■ **Records for the exercise**
■ ■ ■

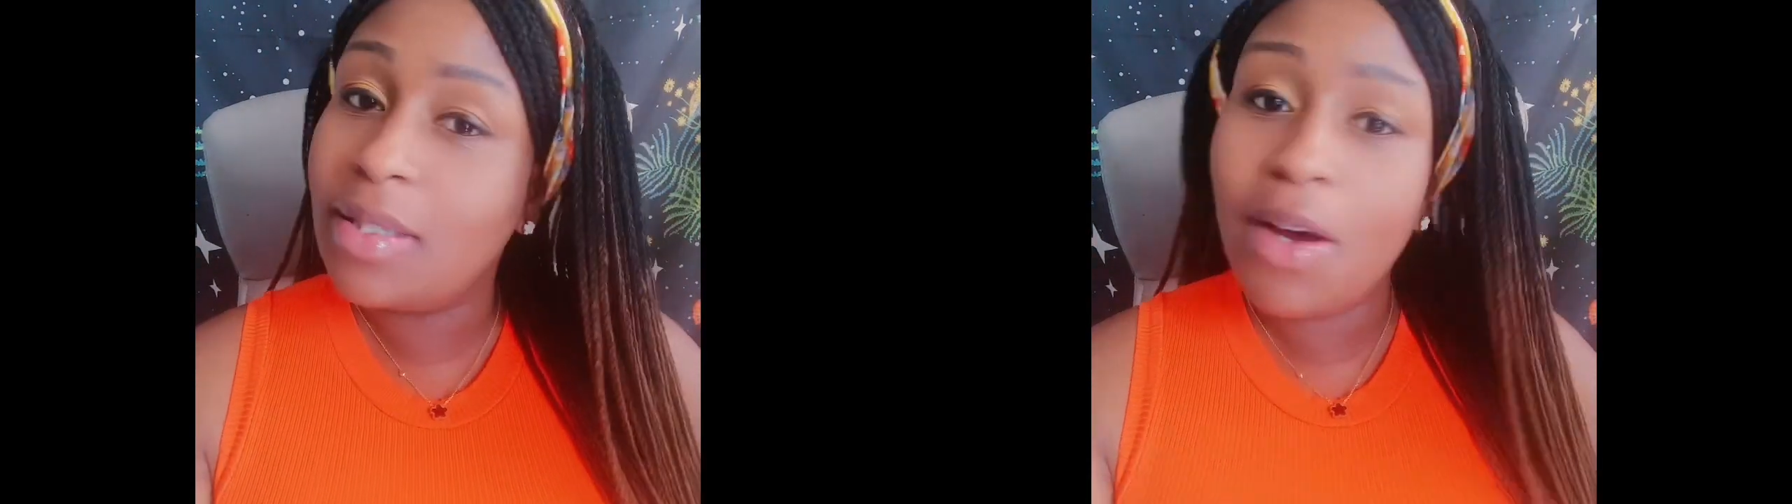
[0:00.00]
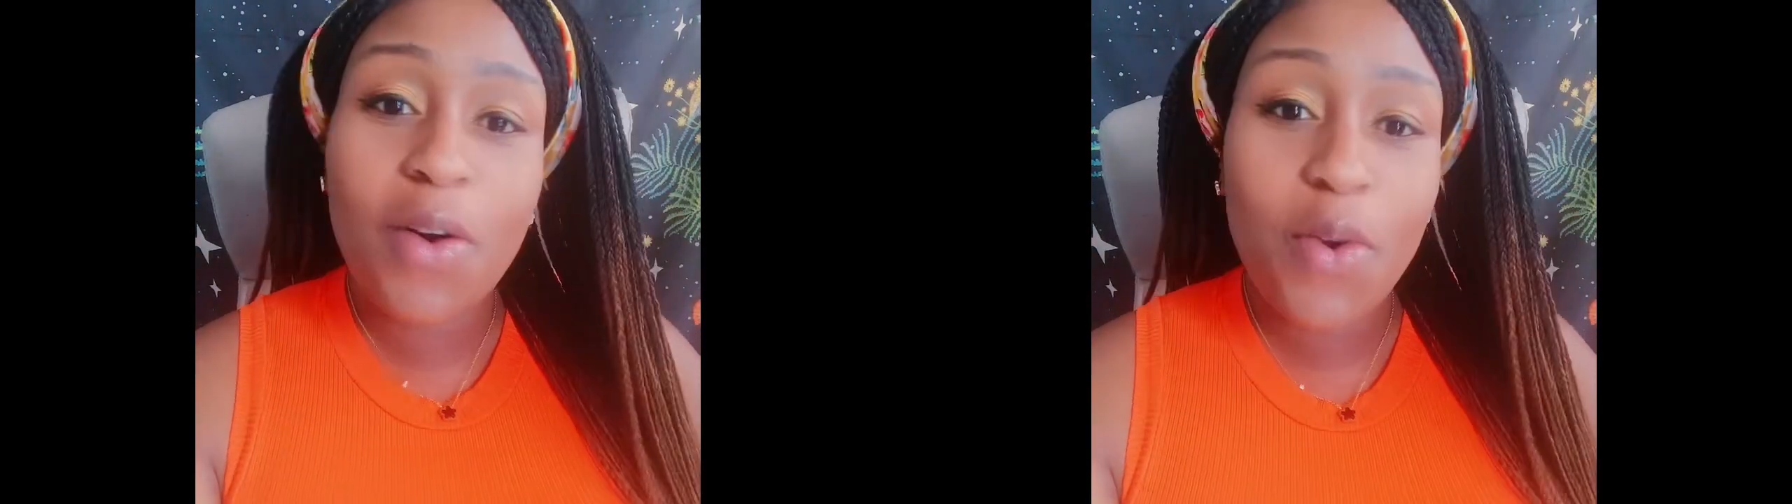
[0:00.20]

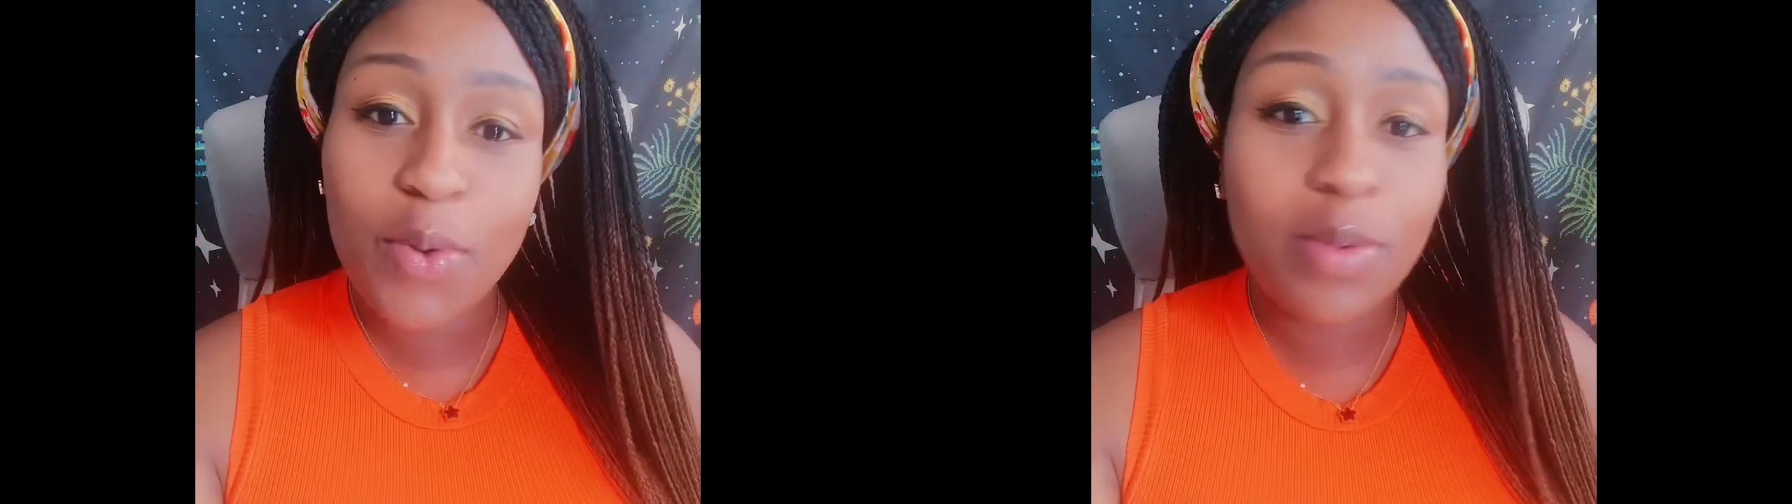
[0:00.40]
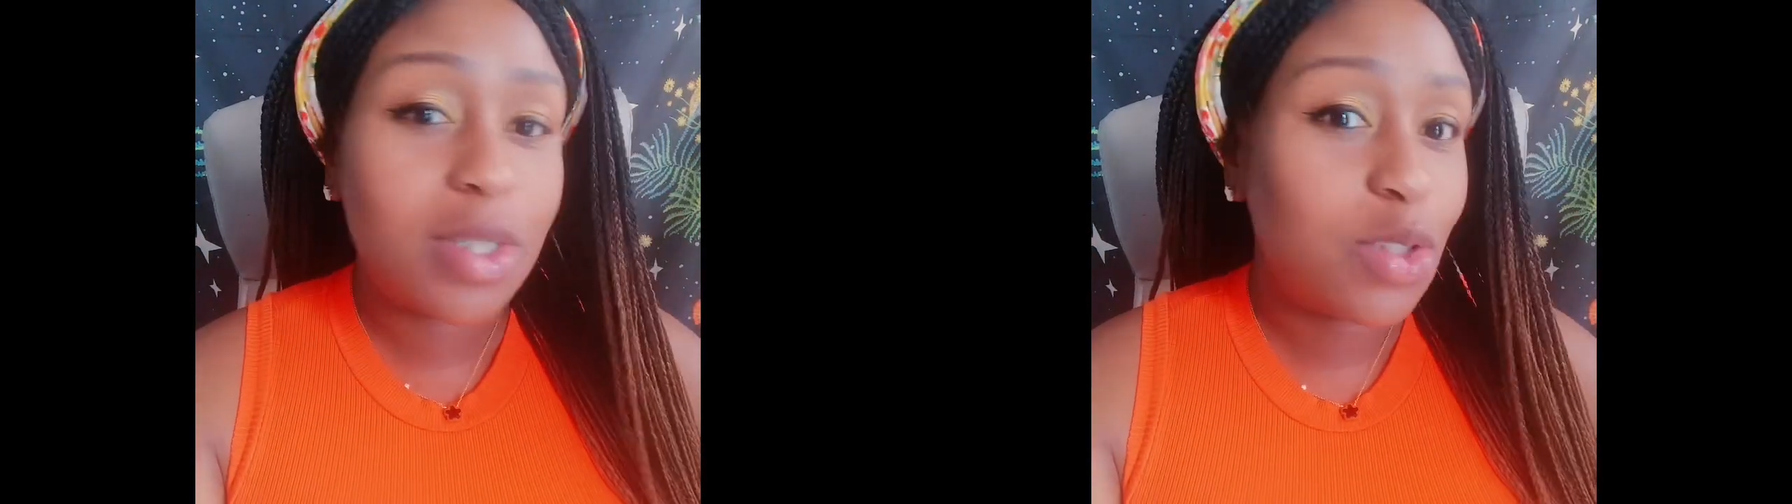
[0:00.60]

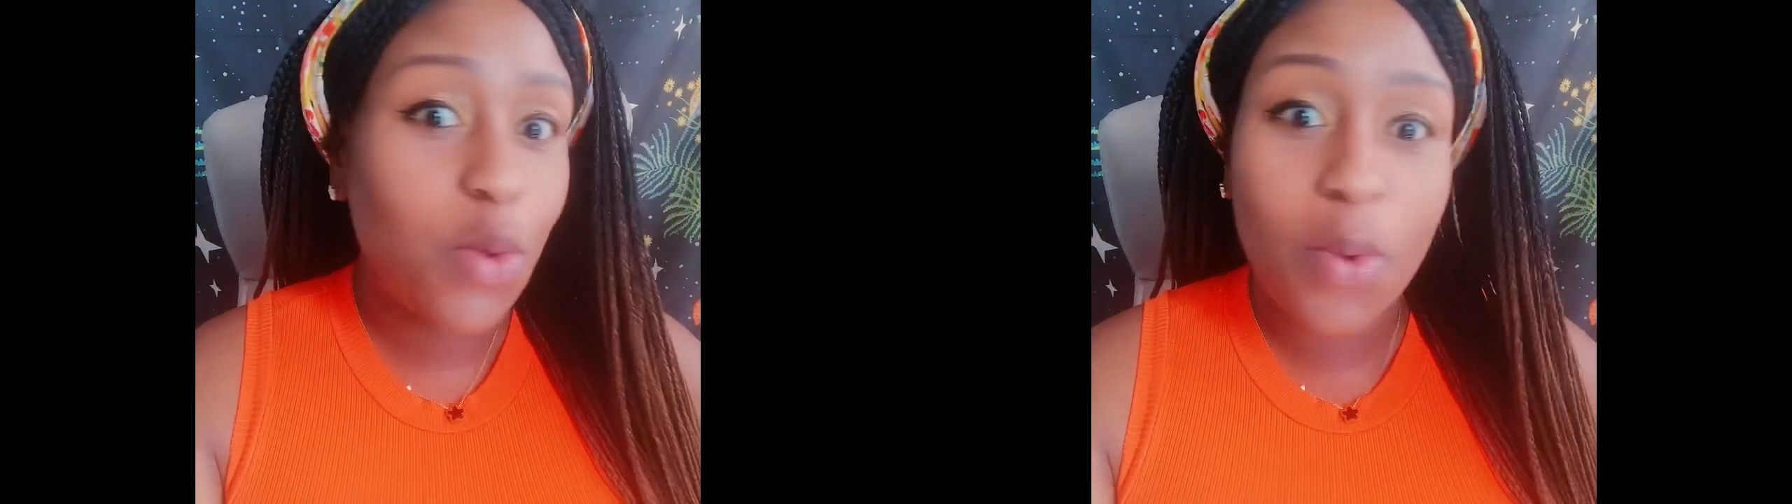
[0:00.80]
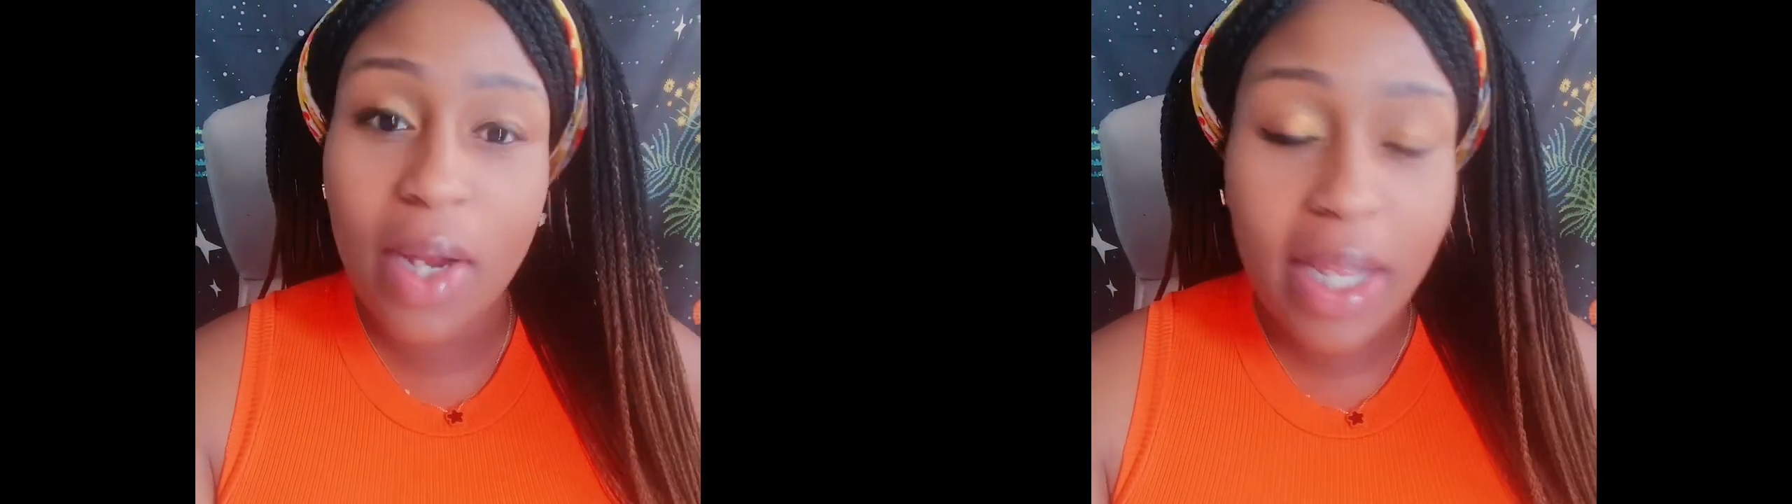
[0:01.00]
whole
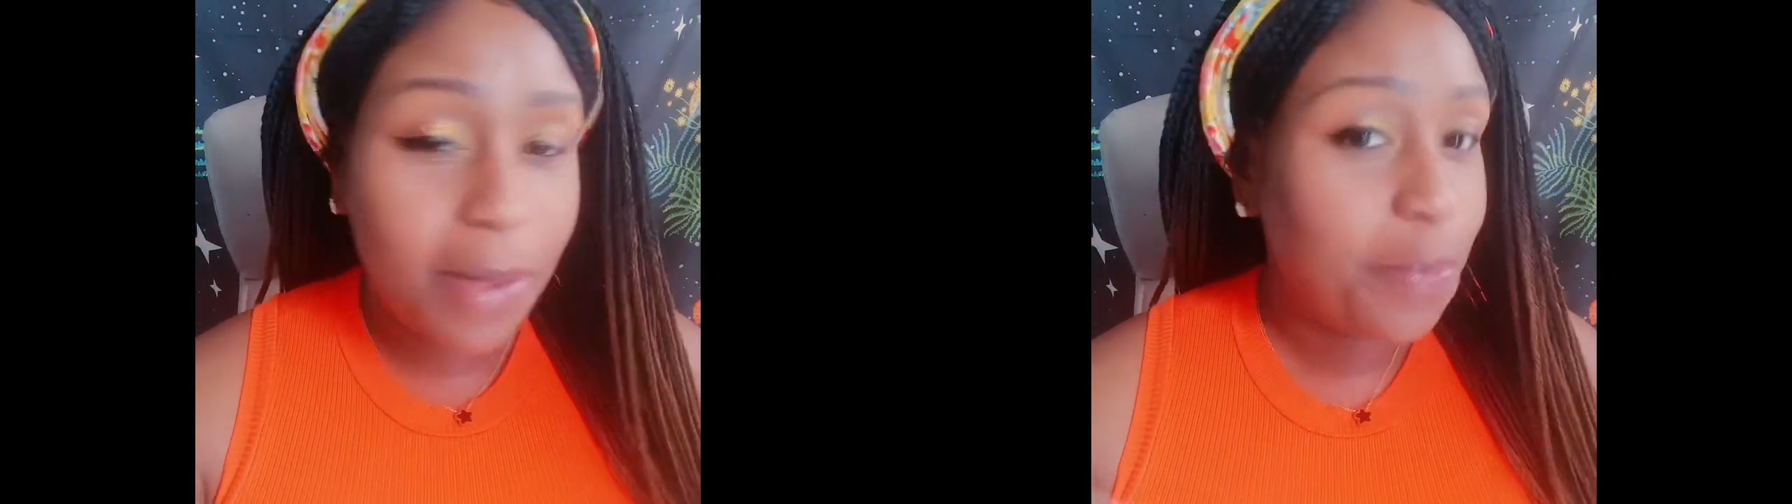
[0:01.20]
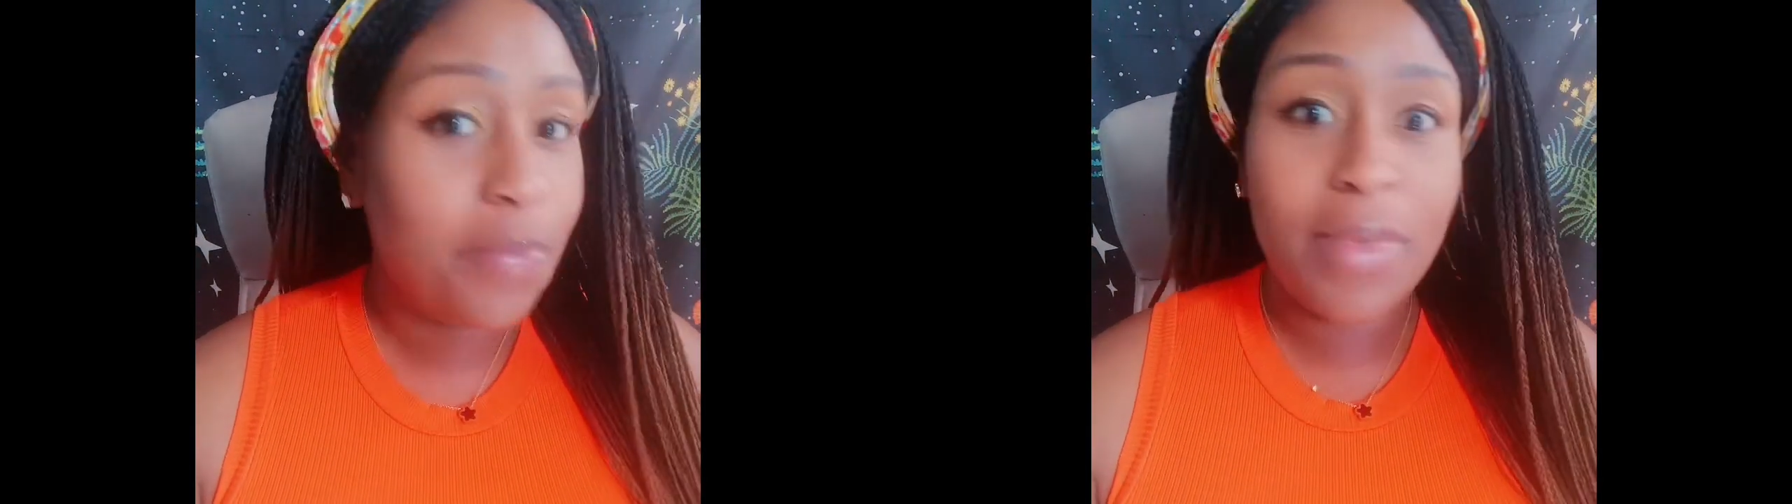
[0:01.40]
story,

■ ■ ■

■ **What is needed**
The whole listing must be transcribed exactly. No pictures belong in the copy.

■ **Reply to the exercise**
[0:00.00]
[0:00.20]

[0:00.40]
[0:00.60]

[0:00.80]
[0:01.00]
whole
[0:01.20]
[0:01.40]
story,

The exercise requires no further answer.